“Fierce divisions have broken out among the Guardian books team as to whether this video, bringing a statue of Jane Austen to life, is delightful or naff,” the newspaper wrote last week. (The British slang word “naff” expresses roughly the same thought as the American “lame.”)
The video in question is a two-and-a-half-minute film made by the Jane Austen Centre in Bath, England, and posted on the Centre’s Facebook page. Strolling through Bath on what must be the most beautiful day of the English year, the magically awakened Austen statue drops in to a bookstore, tips a busker, buys an ice cream cone, cavorts in a meadow, and hops aboard a tour bus, all the while drawing apparently genuine stares from cell-phone-camera-toting passersby.
It’s all a bit precious for my taste, lacking in the Austenian wit that we Janeites love. (Imagine how entertaining it would have been to bring the magic Jane face-to-face with a shelf full of bawdy Pride and Prejudice sequels! But no: this Austen does nothing racier than jump off a swing.)

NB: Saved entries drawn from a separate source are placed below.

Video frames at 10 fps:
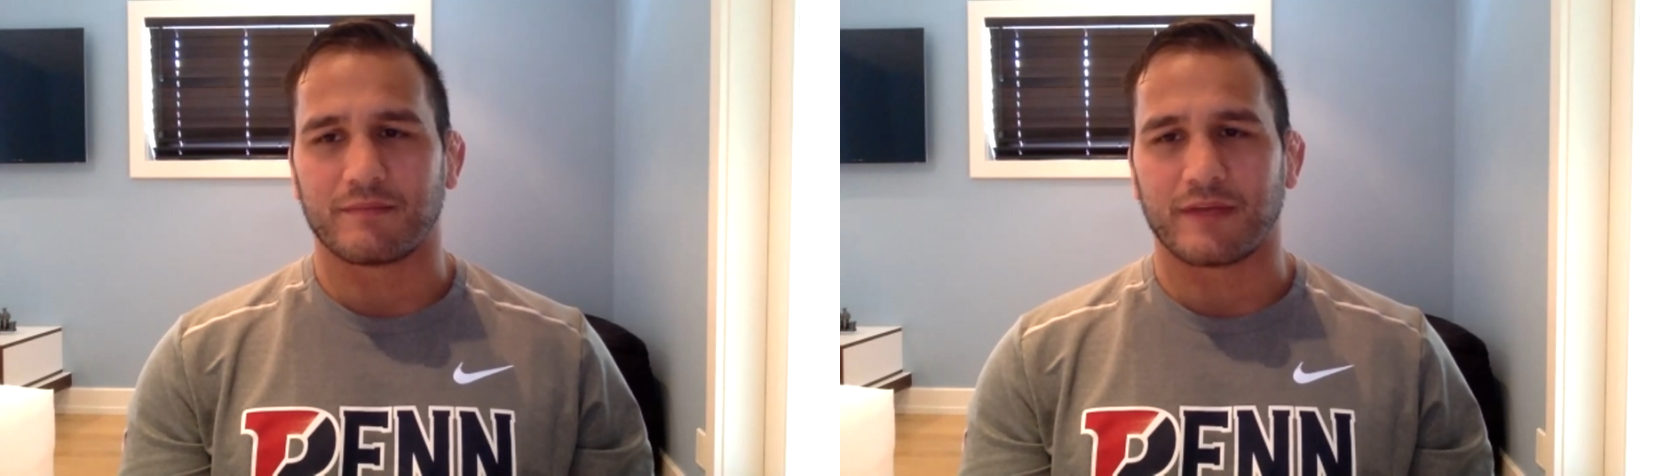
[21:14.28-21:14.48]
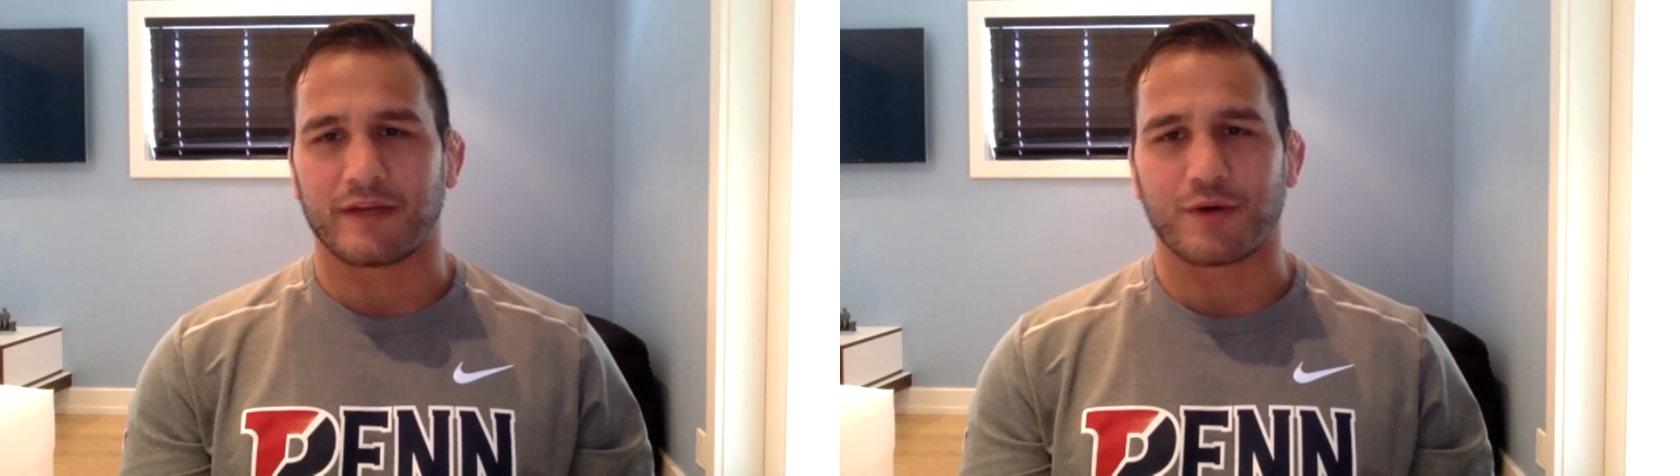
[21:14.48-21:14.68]

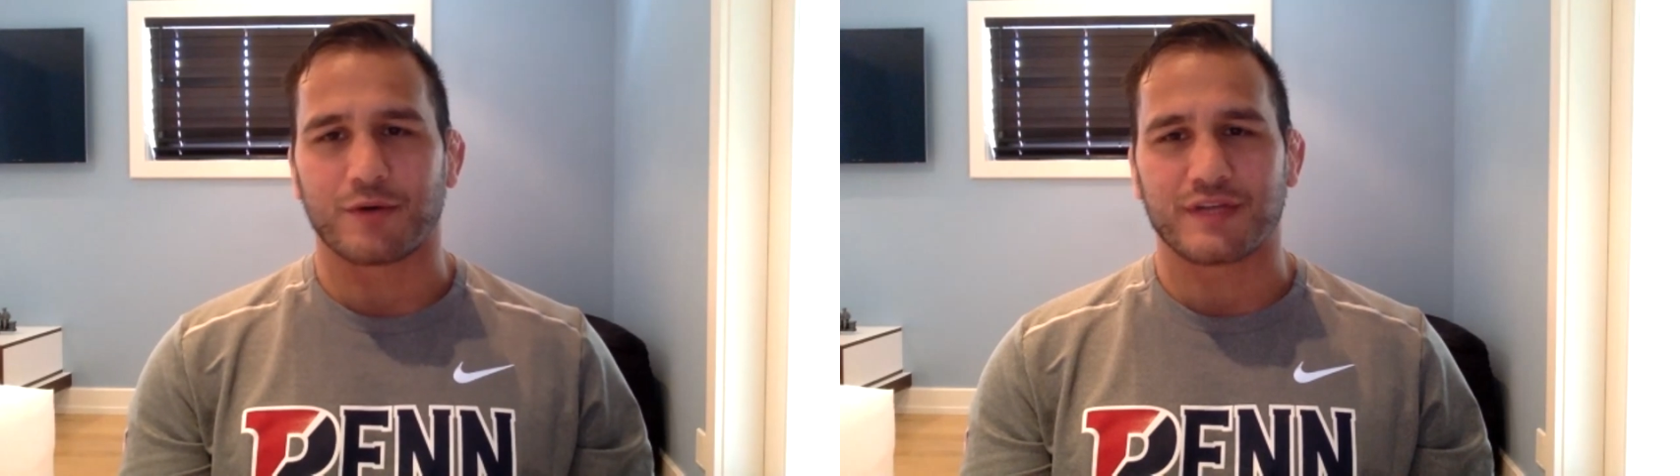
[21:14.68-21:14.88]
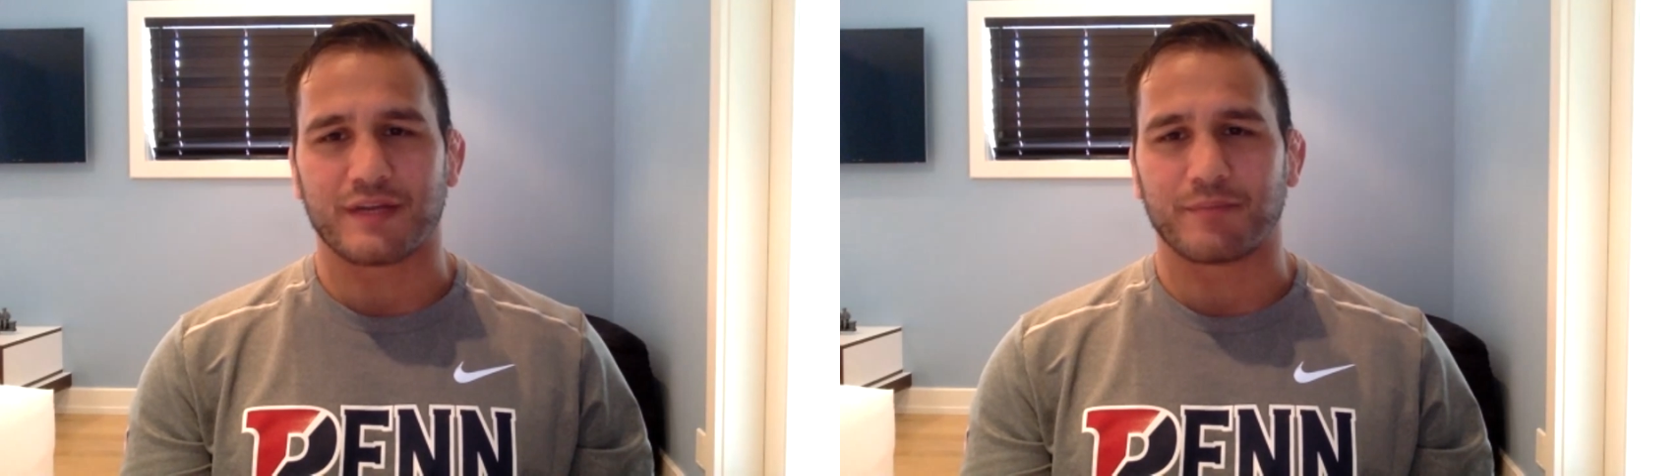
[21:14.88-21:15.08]
it goes
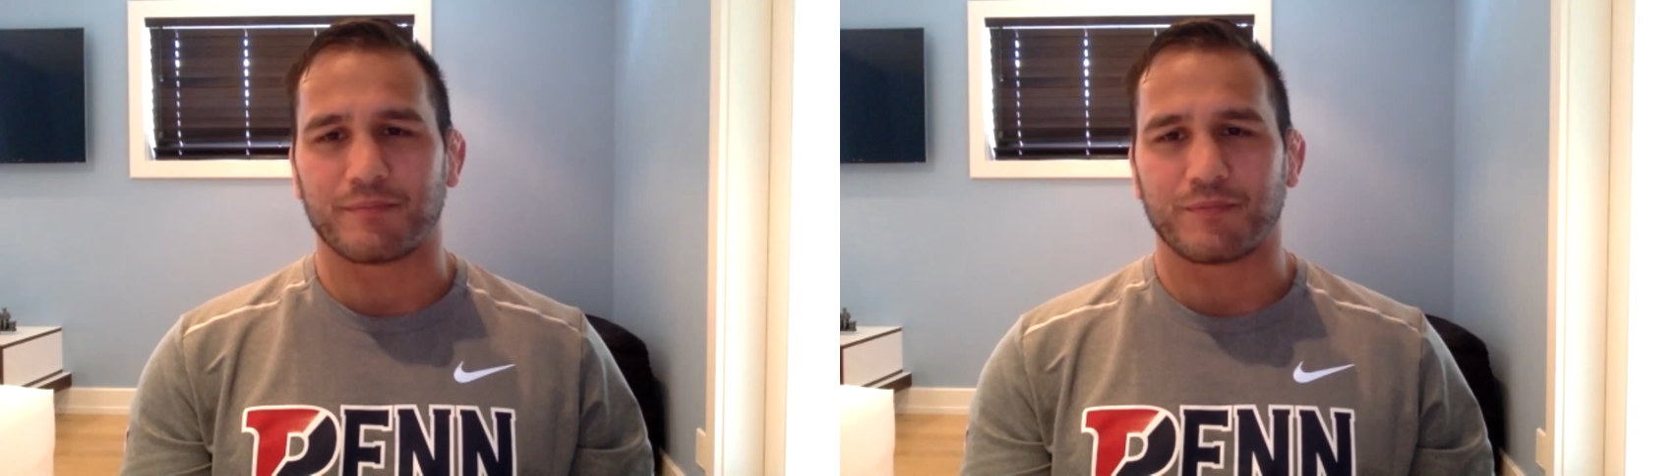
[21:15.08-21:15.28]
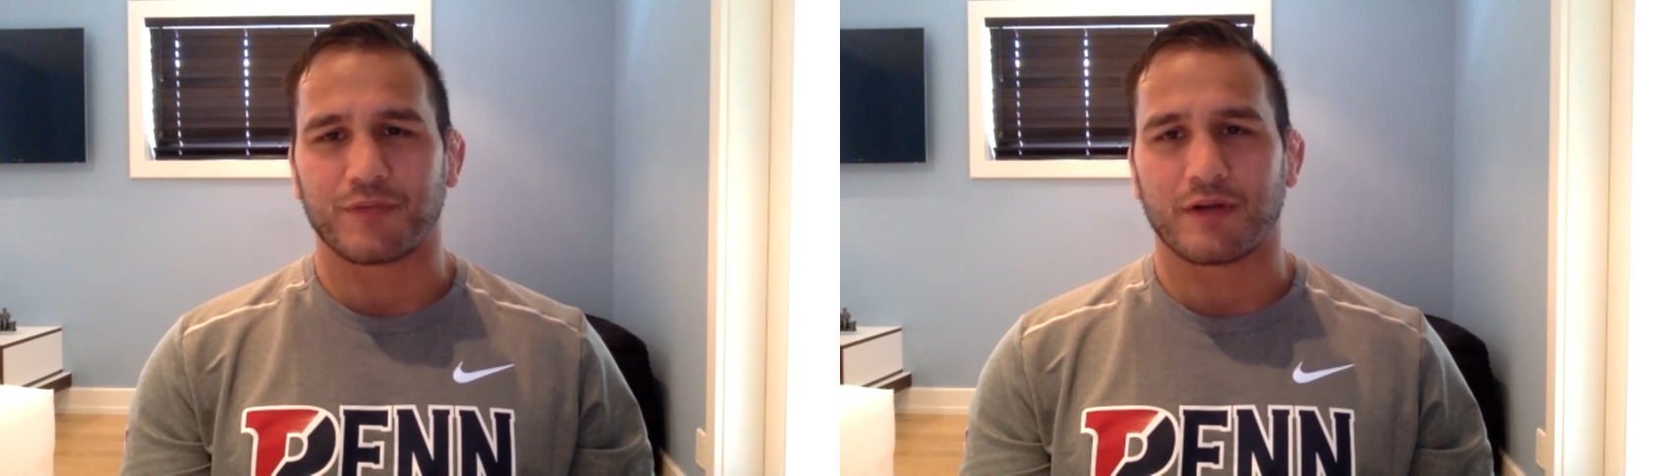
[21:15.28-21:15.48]
deep,
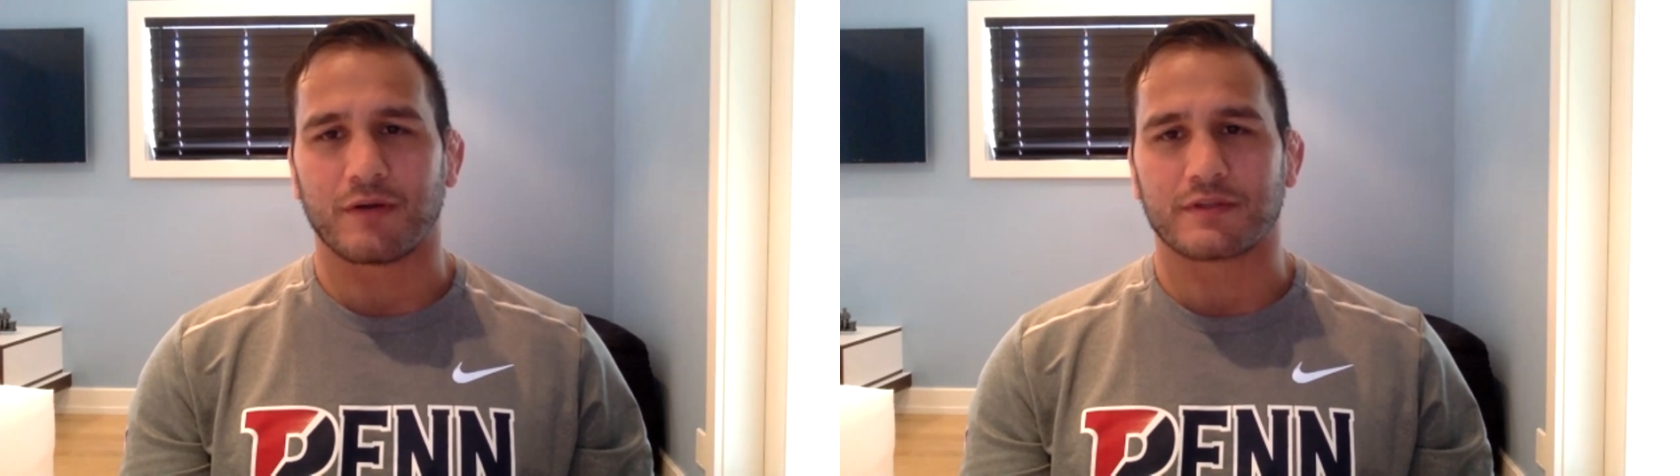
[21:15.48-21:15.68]
you know.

A similar video, developed as a promotion for the Jane Austen Society of North America’s 2012 annual meeting in Brooklyn, was funnier – I giggled pretty hard when that video’s time-traveling Jane Austen stood outside the Museum of Sex musing, “One half of the world cannot understand the pleasures of the other.”
So I’m afraid I’m in the “naff” camp when it comes to this new video. On the other hand, it’s a treat to see those beautiful Georgian buildings glowing in the sunshine.